Analyzing spatial omics data with varifold-based distances: dimensionality Reduction and multimodal Data Integration

Advances in spatial omics sequencing now enable acquisition of massive subcellular-scale datasets (millions of reads with hundreds of detectable genes). However, heterogeneity in measured features, spatial resolution, and physical sampling scope across technologies and experimental protocols introduces significant challenges for integrating these datasets within reference coordinate systems and across biological scales.

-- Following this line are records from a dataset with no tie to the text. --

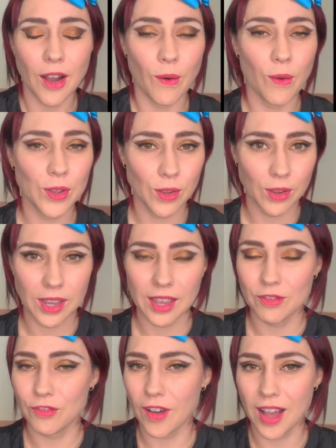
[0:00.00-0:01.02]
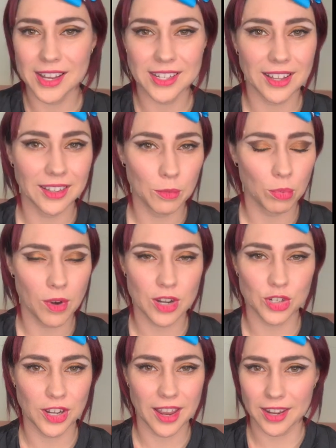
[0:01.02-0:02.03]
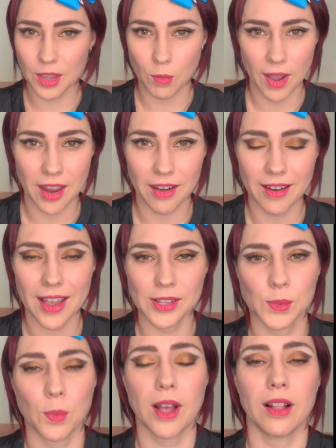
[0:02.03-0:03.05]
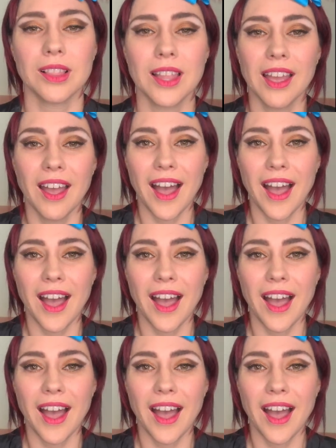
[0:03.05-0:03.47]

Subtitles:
or you can find a lip brush anywhere as well.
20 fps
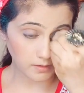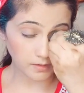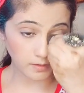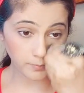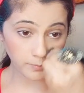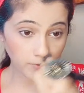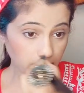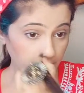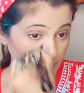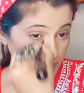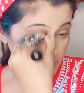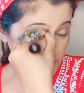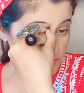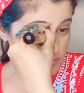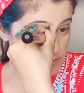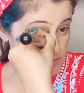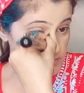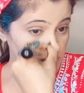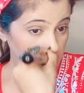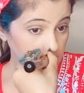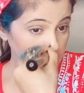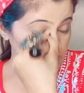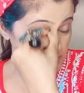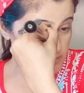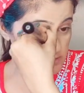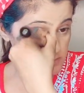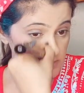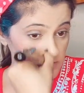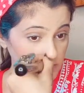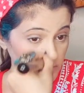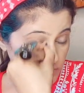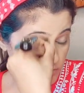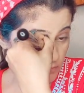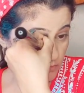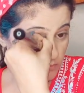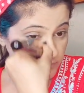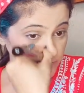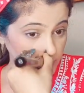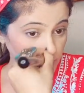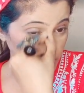apply it on the sides
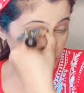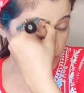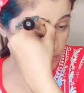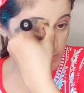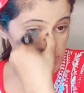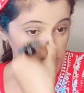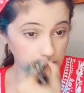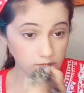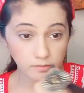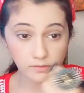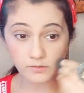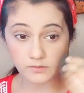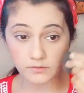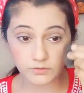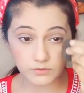of your nose here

In this presentation, I will describe a set of technologies implemented in the xIV-LDDMM Toolkit Python package [2], developed for mapping data across scales and modalities as, for instance, aligning gene-level measurements to 2D or 3D tissue structures. I will first introduce the varifold-based distance and deformation framework, which enables comparison of diverse data types in spatial omics [1]. I will then focus on dimensionality-reduction strategies (both spatial and gene-wise) designed to reduce the computational burden of these large datasets: (i) an explicit censored-data representation for partial matching, enabling registration of whole brains to sparsely sampled subvolumes; (ii) a multiscale, scale-space optimization method for generating resampling grids that efficiently capture spatial geometry at fixed computational complexity; and (iii) mutual-information-based functional feature selection.